[Exercise directions]
Type out the lines below exactly, from the first through the line holding "(1848.40 s)", and include no pictures.

[Dataset content]
=====
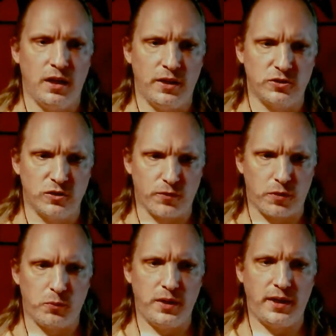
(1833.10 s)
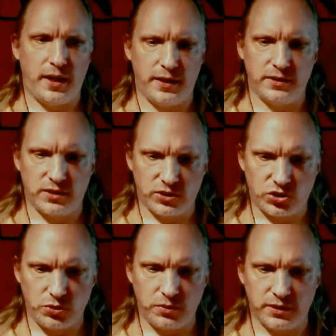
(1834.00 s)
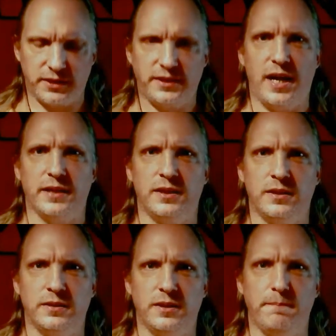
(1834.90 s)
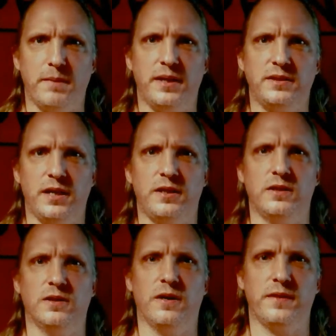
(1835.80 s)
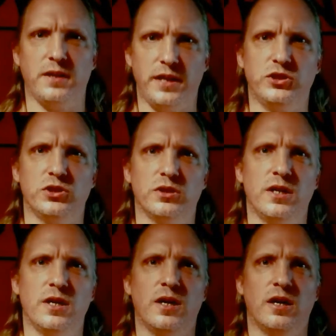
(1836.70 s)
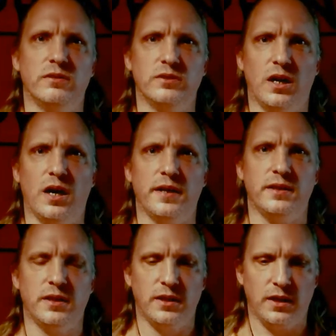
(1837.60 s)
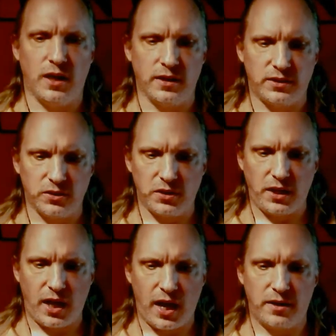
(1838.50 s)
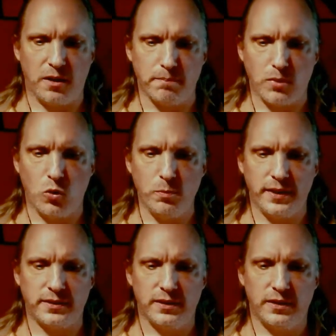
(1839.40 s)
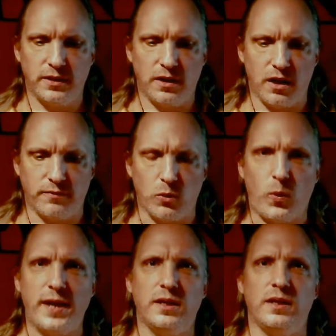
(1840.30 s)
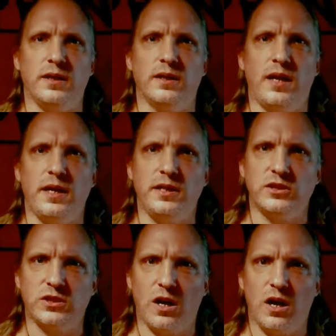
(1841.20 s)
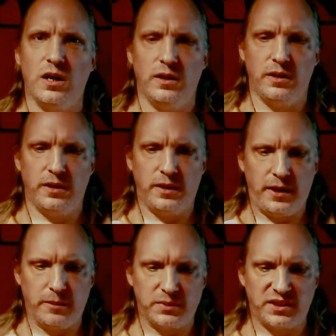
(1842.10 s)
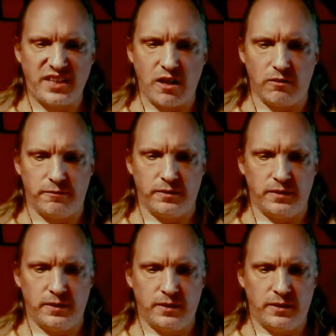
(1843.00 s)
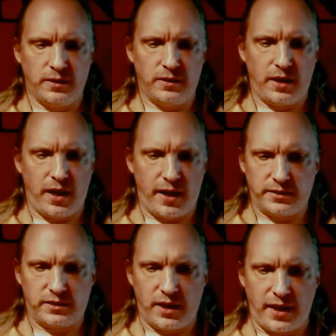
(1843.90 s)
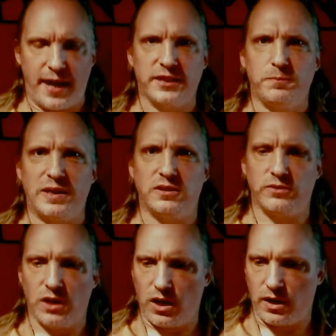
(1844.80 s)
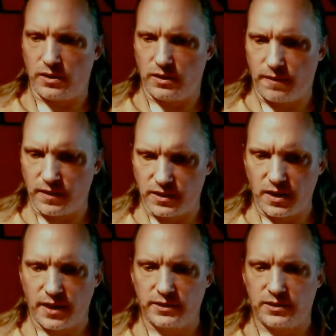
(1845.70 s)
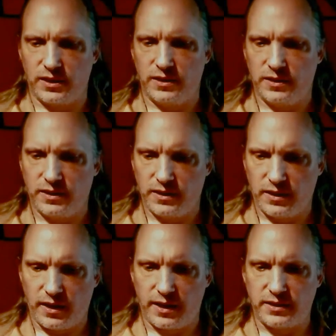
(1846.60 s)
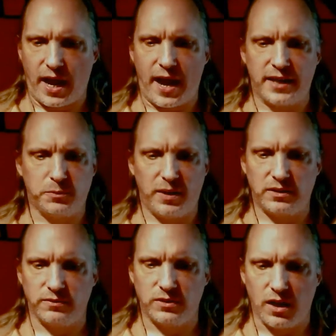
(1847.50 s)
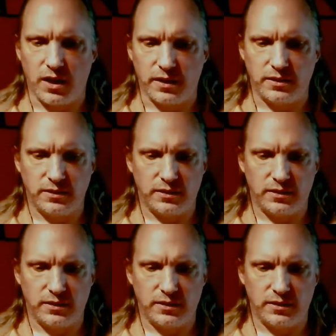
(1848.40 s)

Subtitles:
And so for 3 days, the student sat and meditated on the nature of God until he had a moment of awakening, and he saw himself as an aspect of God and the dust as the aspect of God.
=====
[Solved exercise]
(1833.10 s)
(1834.00 s)
(1834.90 s)
(1835.80 s)
(1836.70 s)
(1837.60 s)
(1838.50 s)
(1839.40 s)
(1840.30 s)
(1841.20 s)
(1842.10 s)
(1843.00 s)
(1843.90 s)
(1844.80 s)
(1845.70 s)
(1846.60 s)
(1847.50 s)
(1848.40 s)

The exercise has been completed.